|
- Clock driven: Use convolutional SNN to identify Fashion-MNIST
- =============================================================================================
-
- Author: `fangwei123456 <https://github.com/fangwei123456>`_
-
- Translator: `YeYumin <https://github.com/YEYUMIN>`_
-
- In this tutorial, we will build a convolutional spike neural network to classify the `Fashion-MNIST <https://github.com/zalandoresearch/fashion-mnist>`__ dataset.
- The Fashion-MNIST dataset has the same format as the MNIST dataset, and both are ``1 * 28 * 28`` grayscale images.
-
- Network structure
- ----------------------------
-
- Most of the common convolutional neural networks in ANN are in the form of convolution + fully-connected layers.
- We also use a similar structure in SNN. Let us import modules, inherit ``torch.nn.Module`` to define our network:
-
- .. code-block:: python
-
- import torch
- import torch.nn as nn
- import torch.nn.functional as F
- import torchvision
- from spikingjelly.activation_based import neuron, functional, surrogate, layer
- from torch.utils.tensorboard import SummaryWriter
- import os
- import time
- import argparse
- import numpy as np
- from torch.cuda import amp
- _seed_ = 2020
- torch.manual_seed(_seed_) # use torch.manual_seed() to seed the RNG for all devices (both CPU and CUDA)
- torch.backends.cudnn.deterministic = True
- torch.backends.cudnn.benchmark = False
- np.random.seed(_seed_)
-
- class PythonNet(nn.Module):
- def __init__(self, T):
- super().__init__()
- self.T = T
-
- Then we add convolutional layers and a fully-connected layers to ``PythonNet``. We add two Conv-BN-Pooling::
-
- .. code-block:: python
-
- self.conv = nn.Sequential(
- nn.Conv2d(1, 128, kernel_size=3, padding=1, bias=False),
- nn.BatchNorm2d(128),
- neuron.IFNode(surrogate_function=surrogate.ATan()),
- nn.MaxPool2d(2, 2), # 14 * 14
-
- nn.Conv2d(128, 128, kernel_size=3, padding=1, bias=False),
- nn.BatchNorm2d(128),
- neuron.IFNode(surrogate_function=surrogate.ATan()),
- nn.MaxPool2d(2, 2) # 7 * 7
- )
-
- The input with ``shape=[N, 1, 28, 28]`` will be converted to spikes with ``shape=[N, 128, 7, 7]``.
-
- Such convolutional layers can actually function as an encoder: in the previous tutorial (classify MNIST), we used a
- Poisson encoder to encode pictures into spikes.

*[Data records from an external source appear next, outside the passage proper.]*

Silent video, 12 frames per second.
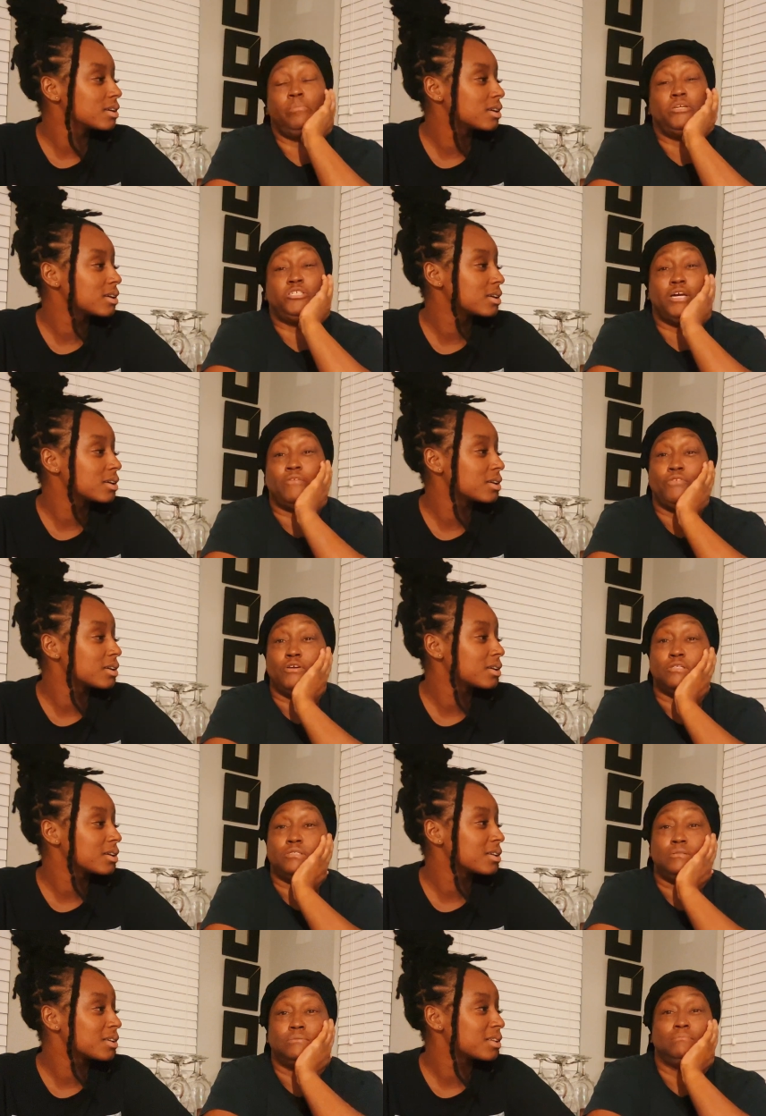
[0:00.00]
Speaker 1: me the check
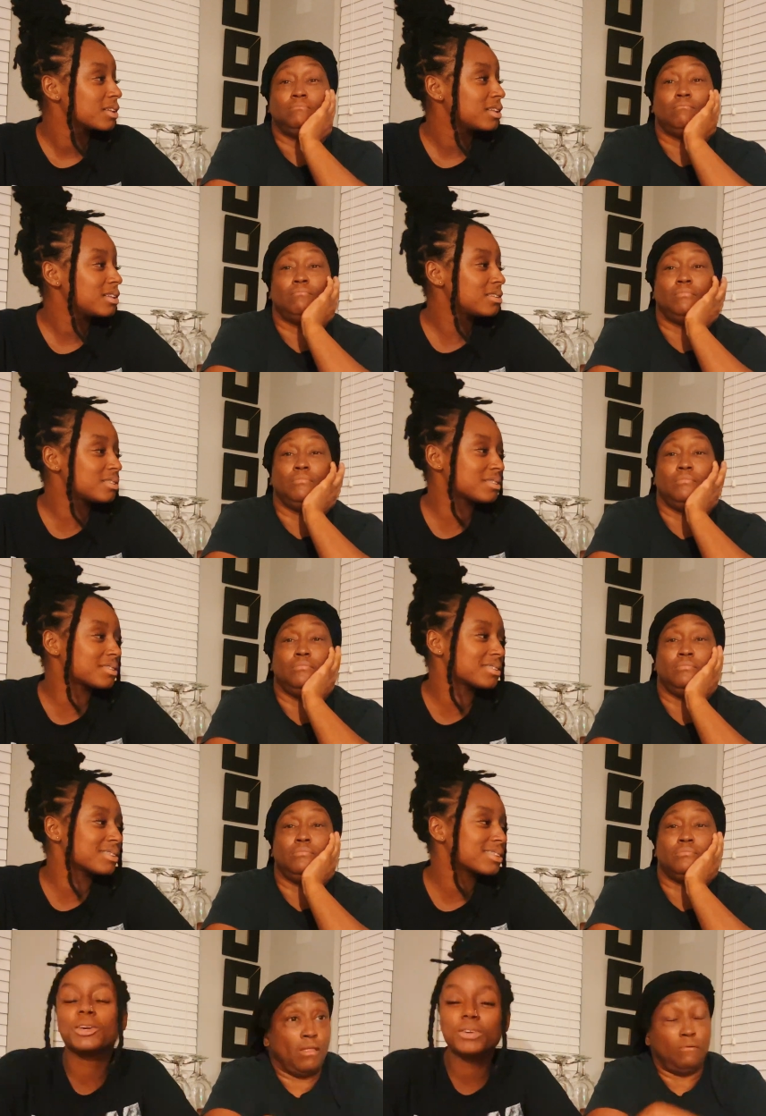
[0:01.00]
first.
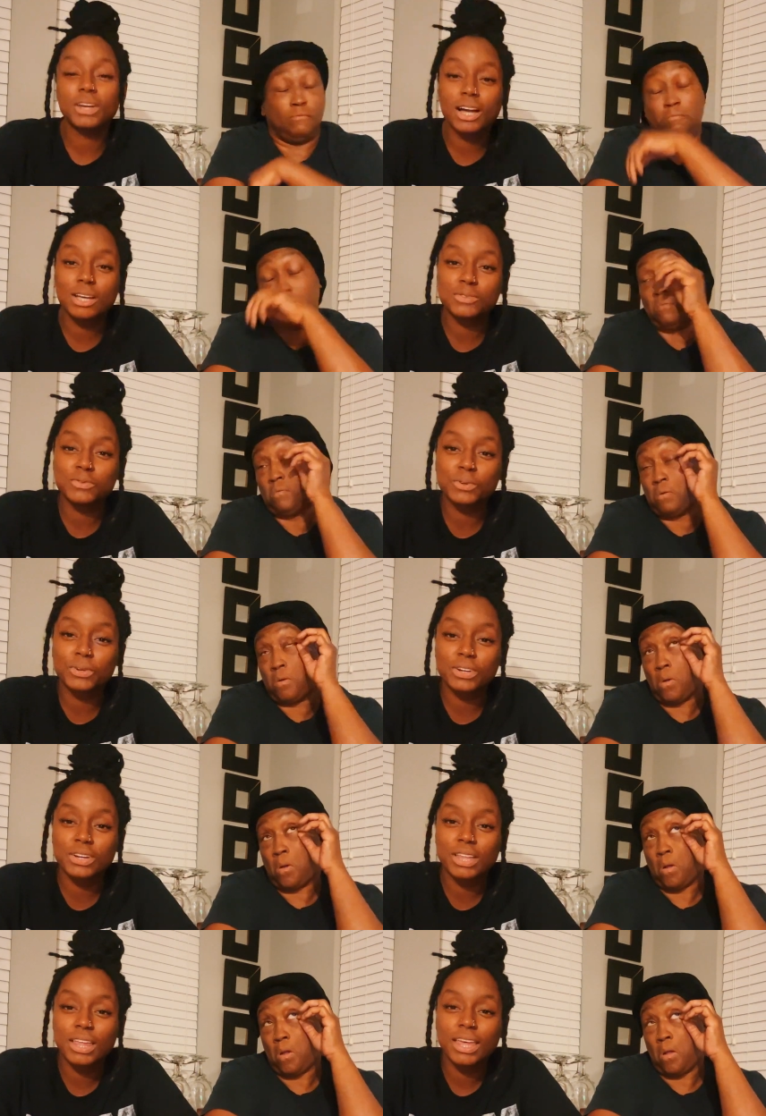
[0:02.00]
Speaker 2: Thank you guys
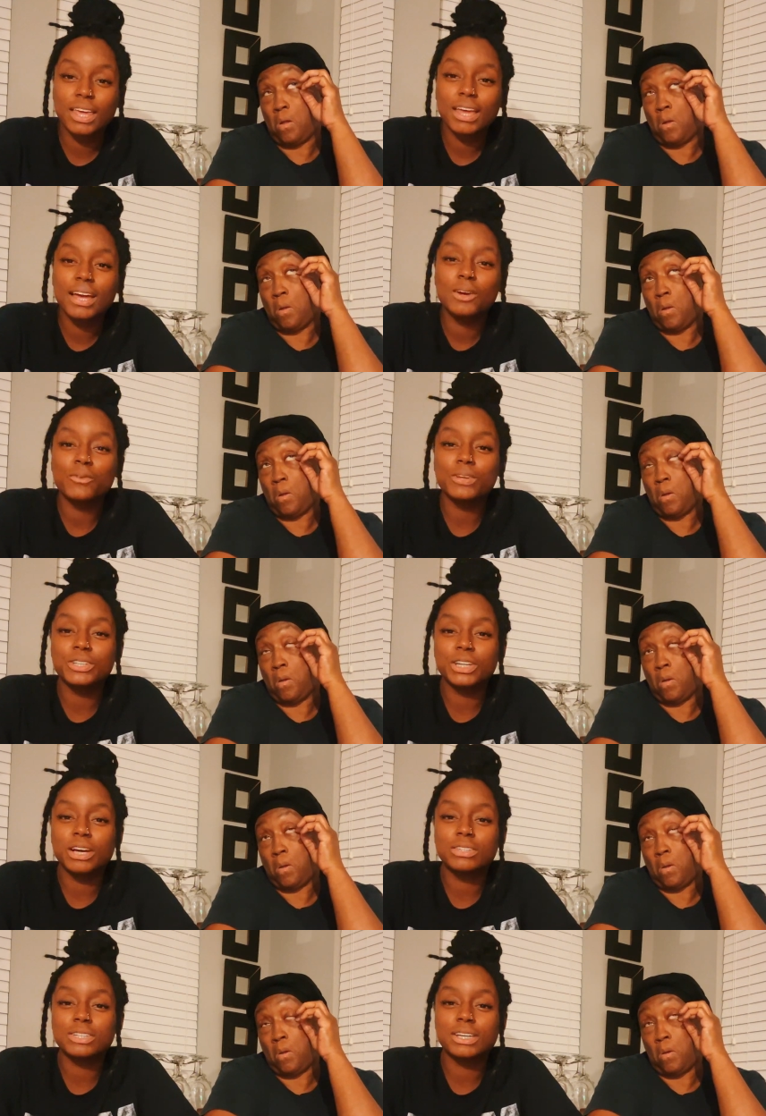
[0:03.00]
for reaching
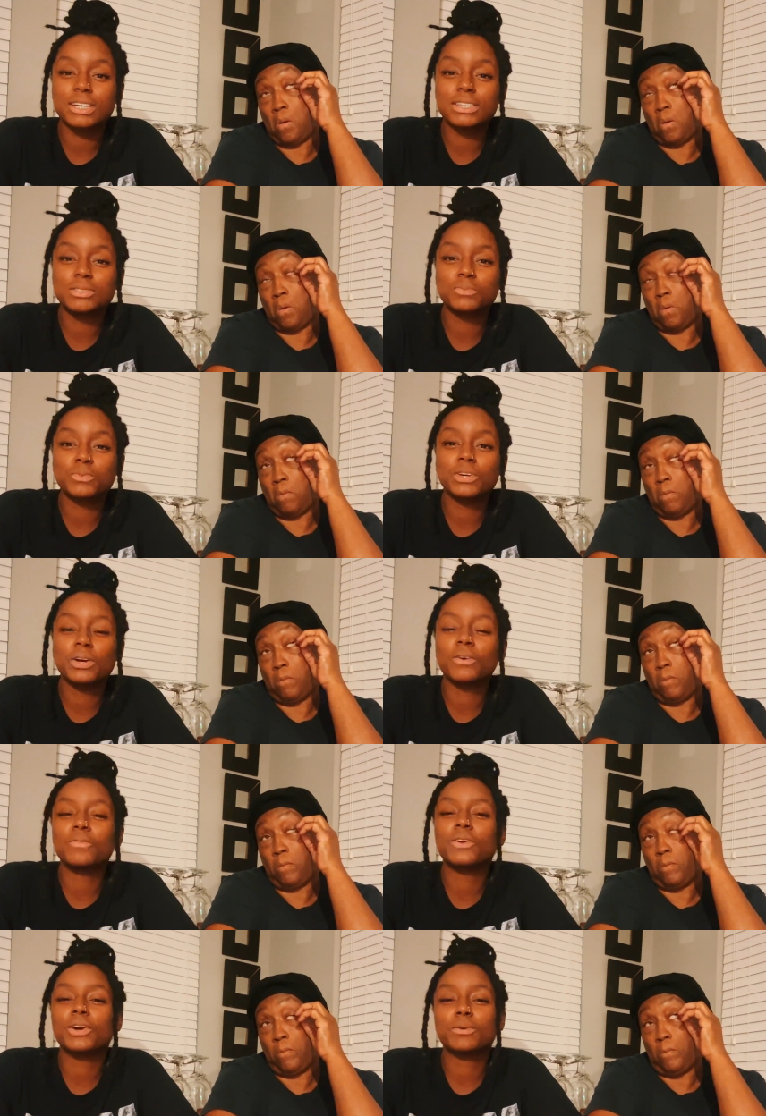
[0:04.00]
out to us. We are
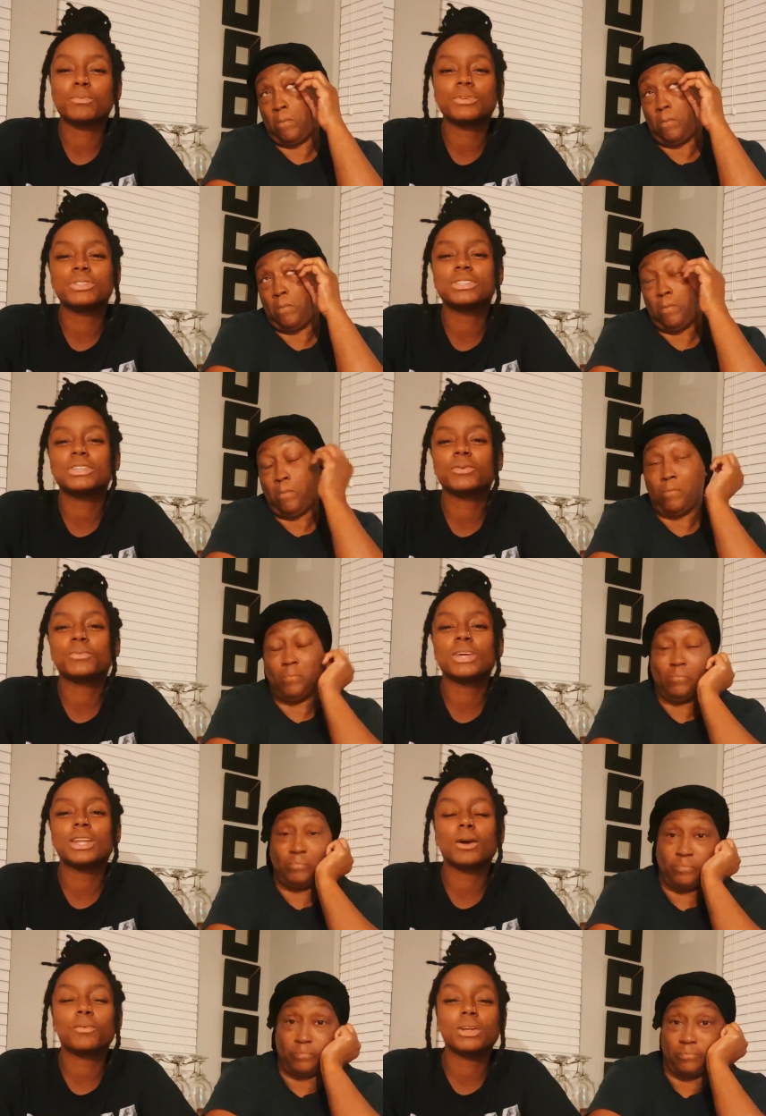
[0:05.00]
very appreciative. We
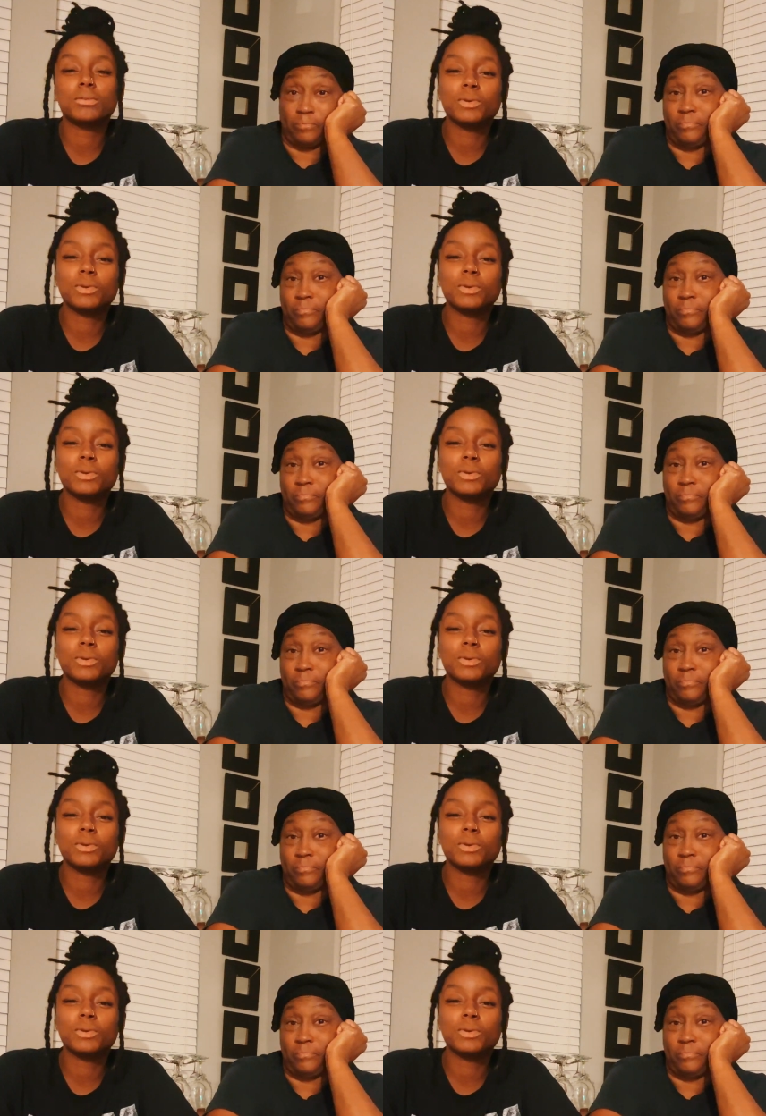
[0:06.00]
cannot wait to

However, we can directly send the picture
- to the SNN. In this case, the first spike neurons layer (SN) and the layers before SN can be regarded as an
- auto-encoder with learnable parameters. Specifically, teh auto-encoder is composed of the following layers:
-
- .. code-block:: python
-
- nn.Conv2d(1, 128, kernel_size=3, padding=1, bias=False),
- nn.BatchNorm2d(128),
- neuron.IFNode(surrogate_function=surrogate.ATan())
-
- These layers receive images as input and output spikes, which can be regarded as an encoder.
-
- Next, we add two fully-connected layers as the classifier. There are 10 neurons in output layer because the classes number
- in Fashion-MNIST is 10.
-
- .. code-block:: python
-
- self.fc = nn.Sequential(
- nn.Flatten(),
- nn.Linear(128 * 7 * 7, 128 * 4 * 4, bias=False),
- neuron.IFNode(surrogate_function=surrogate.ATan()),
- nn.Linear(128 * 4 * 4, 10, bias=False),
- neuron.IFNode(surrogate_function=surrogate.ATan()),
- )
-
- Now let us define the forward function.
-
- .. code-block:: python
-
- def forward(self, x):
- x = self.static_conv(x)
-
- out_spikes_counter = self.fc(self.conv(x))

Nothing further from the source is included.